Hypothetically speaking, of course. I could have been out walking my dog in the park when I saw her, right? Except for the minor detail that I don't have a dog, so there goes that alibi.

[3] Now for Bella's concern about sexual activity in later years, well, I'm not there yet, but I do have older friends who are postmenopausal and are, well, … they continue to enjoy sexual relations. I mean this applies differently to every person because intercourse is a really personal thing. And I was going to have it where Bella challenges Rosalie that she wouldn't be interested in relations with a person 'that old.' And Rosalie accepting the challenge by marching off to Mrs. Hamilton to proposition her before an extremely mortified Bella stopped Rosalie. This could have worked for this story, but I think it would have distracted too much from the main thrust of this story.

[4] Rosalie is a consummate liar. She made up the foster care/adoption story on the spot. She's had years of practice to be able to generate a credible story and deliver it with rock solid sincerity. That's what it is to be a vampire living among people. But it still made visiting Renée a rather difficult thing to orchestrate for Edward back in Eclipse and then for Rosalie in my story "Our First Time."

[5] "We're roommates, and there's no Charlie supervision," pretty much describes what happens in at least half the chapters of "The Bells are Ringing" … over and over again. IYKWIM AITTYD.

[6] The title. Yeah. There were a wee bit o' fireworks going on in this story, weren't there?

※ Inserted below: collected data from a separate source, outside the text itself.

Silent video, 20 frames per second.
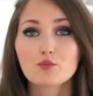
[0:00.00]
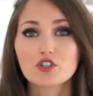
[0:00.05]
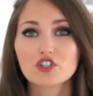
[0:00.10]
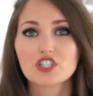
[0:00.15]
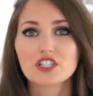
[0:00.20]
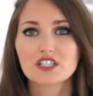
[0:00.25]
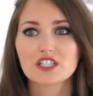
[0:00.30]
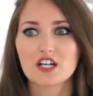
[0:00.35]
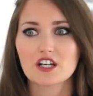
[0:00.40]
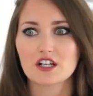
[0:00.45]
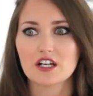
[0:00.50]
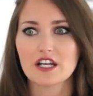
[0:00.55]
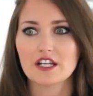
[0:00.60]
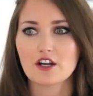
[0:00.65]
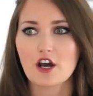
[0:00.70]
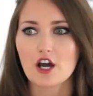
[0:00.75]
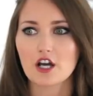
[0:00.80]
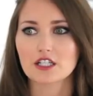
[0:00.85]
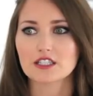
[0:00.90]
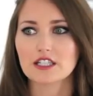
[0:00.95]
which is an
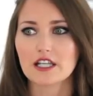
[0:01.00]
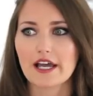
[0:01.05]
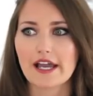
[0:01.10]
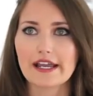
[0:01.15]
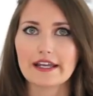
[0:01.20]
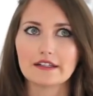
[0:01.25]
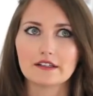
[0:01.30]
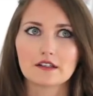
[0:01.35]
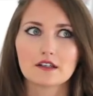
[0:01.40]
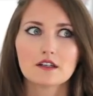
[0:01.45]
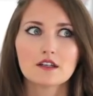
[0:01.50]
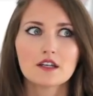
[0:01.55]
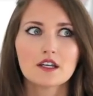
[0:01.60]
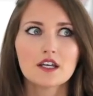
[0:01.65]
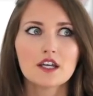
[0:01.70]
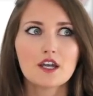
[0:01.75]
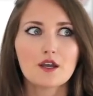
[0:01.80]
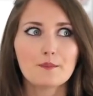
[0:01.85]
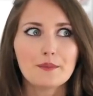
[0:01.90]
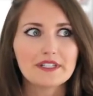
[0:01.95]
online
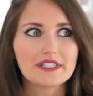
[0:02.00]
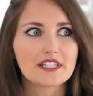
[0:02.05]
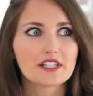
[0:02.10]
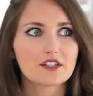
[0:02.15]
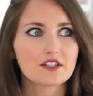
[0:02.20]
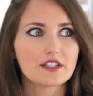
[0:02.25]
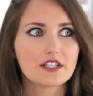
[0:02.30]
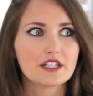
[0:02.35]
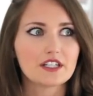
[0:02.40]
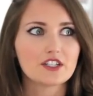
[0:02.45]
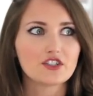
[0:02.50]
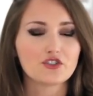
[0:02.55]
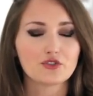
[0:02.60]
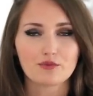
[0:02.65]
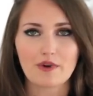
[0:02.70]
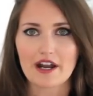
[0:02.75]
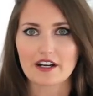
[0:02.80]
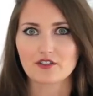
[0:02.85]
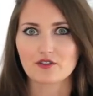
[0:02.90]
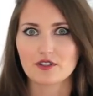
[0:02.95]
basically
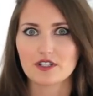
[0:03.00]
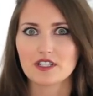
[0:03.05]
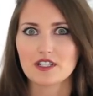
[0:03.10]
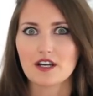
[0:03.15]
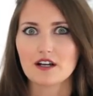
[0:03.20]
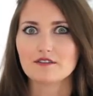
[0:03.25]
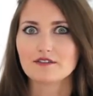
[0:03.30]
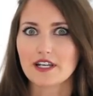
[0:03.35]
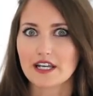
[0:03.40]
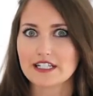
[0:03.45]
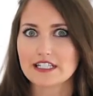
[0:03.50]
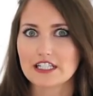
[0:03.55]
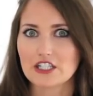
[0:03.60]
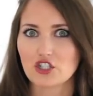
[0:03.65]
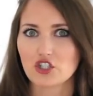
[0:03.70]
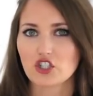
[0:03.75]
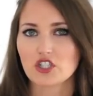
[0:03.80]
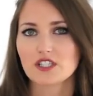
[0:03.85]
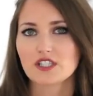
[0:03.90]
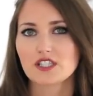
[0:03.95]
directory of
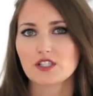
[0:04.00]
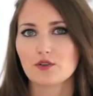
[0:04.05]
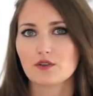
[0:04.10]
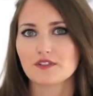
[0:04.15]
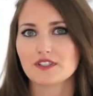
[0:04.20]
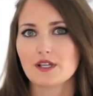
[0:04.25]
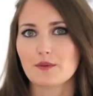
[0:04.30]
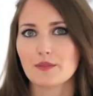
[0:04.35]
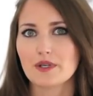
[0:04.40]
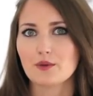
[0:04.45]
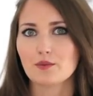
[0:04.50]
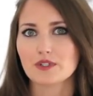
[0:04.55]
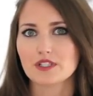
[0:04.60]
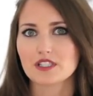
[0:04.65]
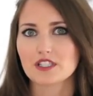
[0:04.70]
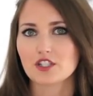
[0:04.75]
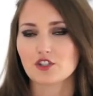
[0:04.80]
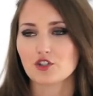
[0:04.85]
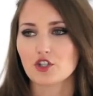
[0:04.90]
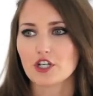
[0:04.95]
dietitians. So if somebody
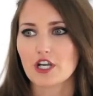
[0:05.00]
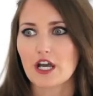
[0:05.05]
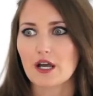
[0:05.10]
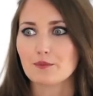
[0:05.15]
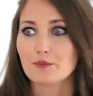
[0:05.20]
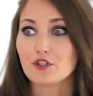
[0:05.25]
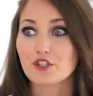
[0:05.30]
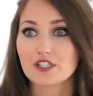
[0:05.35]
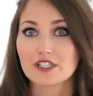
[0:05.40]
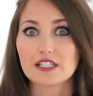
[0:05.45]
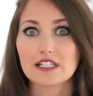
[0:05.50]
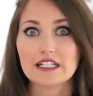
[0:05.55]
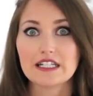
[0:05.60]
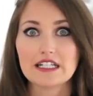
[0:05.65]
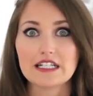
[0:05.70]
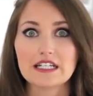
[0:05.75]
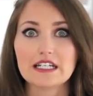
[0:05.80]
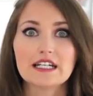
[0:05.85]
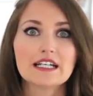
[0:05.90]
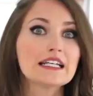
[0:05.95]
was to look up your
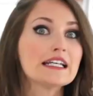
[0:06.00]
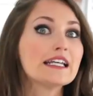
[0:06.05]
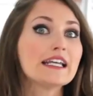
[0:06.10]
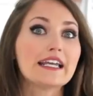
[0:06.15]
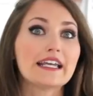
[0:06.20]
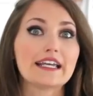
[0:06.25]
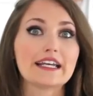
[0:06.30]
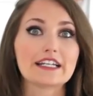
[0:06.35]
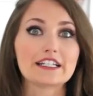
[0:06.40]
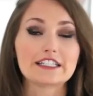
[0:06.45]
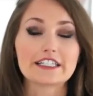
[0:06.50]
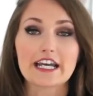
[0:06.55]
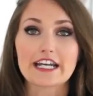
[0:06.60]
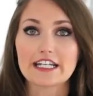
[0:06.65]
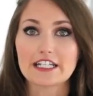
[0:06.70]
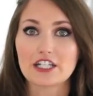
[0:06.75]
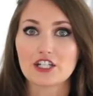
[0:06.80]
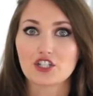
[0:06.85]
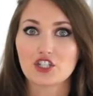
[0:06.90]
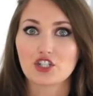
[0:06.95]
city and
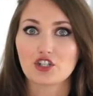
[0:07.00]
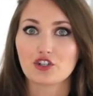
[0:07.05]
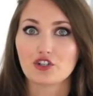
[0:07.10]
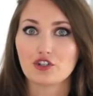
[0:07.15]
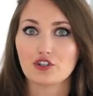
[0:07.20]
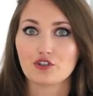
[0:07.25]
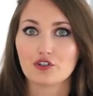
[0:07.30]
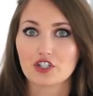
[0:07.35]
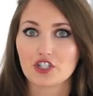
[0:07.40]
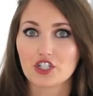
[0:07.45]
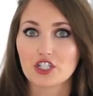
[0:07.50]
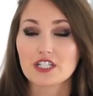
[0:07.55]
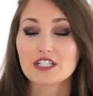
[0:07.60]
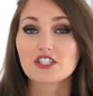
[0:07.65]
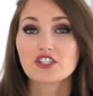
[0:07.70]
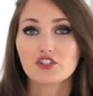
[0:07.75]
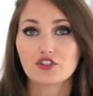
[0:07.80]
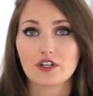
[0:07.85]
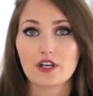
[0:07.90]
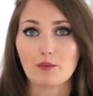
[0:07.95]
dietitian or
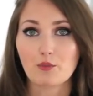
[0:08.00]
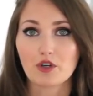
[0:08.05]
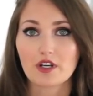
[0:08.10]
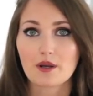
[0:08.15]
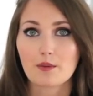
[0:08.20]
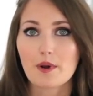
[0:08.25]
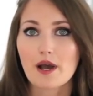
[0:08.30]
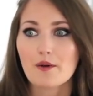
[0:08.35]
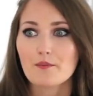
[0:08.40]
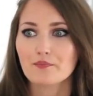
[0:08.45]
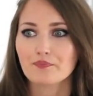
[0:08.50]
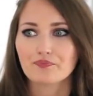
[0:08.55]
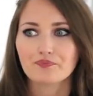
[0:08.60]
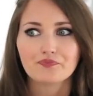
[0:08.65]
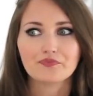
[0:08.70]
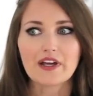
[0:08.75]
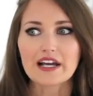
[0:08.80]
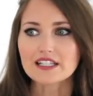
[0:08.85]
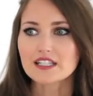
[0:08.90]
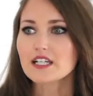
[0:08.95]
nutritionist, your name would come up.
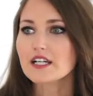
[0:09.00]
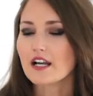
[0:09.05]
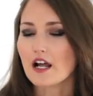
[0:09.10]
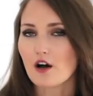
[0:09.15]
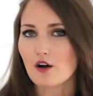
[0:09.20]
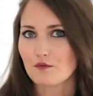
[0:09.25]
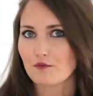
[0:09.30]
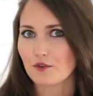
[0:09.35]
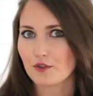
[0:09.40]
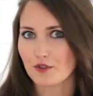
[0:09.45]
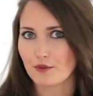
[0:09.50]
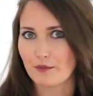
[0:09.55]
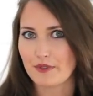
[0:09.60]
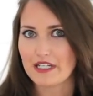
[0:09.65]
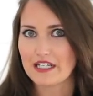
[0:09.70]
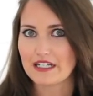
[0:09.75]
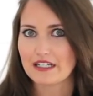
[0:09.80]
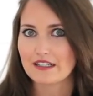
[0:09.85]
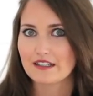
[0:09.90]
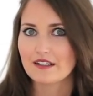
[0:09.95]
That's not helpful to
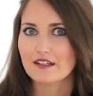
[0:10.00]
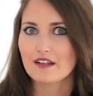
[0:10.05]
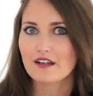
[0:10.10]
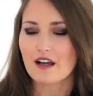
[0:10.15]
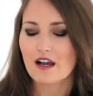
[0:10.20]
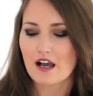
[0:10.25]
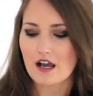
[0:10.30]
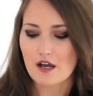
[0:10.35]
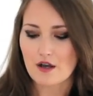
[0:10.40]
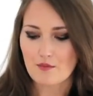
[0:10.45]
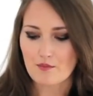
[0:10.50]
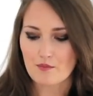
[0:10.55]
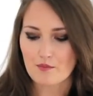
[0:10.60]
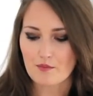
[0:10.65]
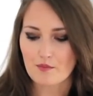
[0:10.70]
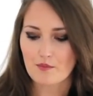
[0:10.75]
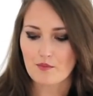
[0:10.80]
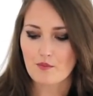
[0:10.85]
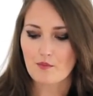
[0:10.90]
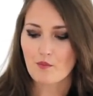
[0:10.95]
me.
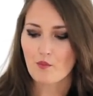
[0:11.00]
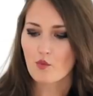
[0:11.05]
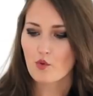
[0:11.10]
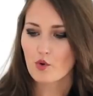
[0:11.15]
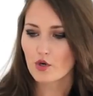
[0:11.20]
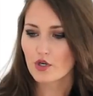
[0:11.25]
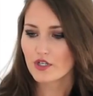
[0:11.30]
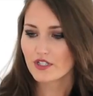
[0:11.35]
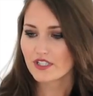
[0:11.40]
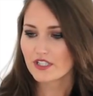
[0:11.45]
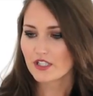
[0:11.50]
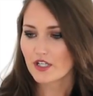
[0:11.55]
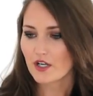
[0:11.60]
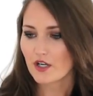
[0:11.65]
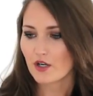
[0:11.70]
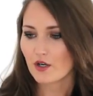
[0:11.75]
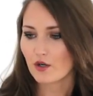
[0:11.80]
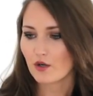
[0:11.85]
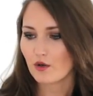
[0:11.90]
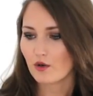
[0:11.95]
More
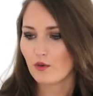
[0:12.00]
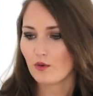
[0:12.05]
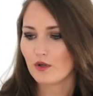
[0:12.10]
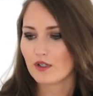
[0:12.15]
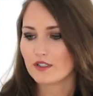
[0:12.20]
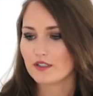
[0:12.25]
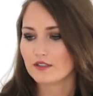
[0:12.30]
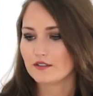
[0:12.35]
so,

Well, yeah: anytime you put feisty Bella and righteous Rosalie together, between the sheets or otherwise, there's some explosive somethings bound to happen. God, I love this couple: they are just so sweet and so right for each other, balancing each other perfectly. And then a reviewer mentioned that compared to a vampire's existence, a human life burns so brightly and briefly, like a roman candle in the wind, and that metaphor was just so true and so beautiful. AND … well, it just so happens to be the 4th of July, which is Independence Day for the U.S.A. and usually the festivities include launch of various kinds and assortments of fireworks. This story is my fireworks present for you. Happy July 4th!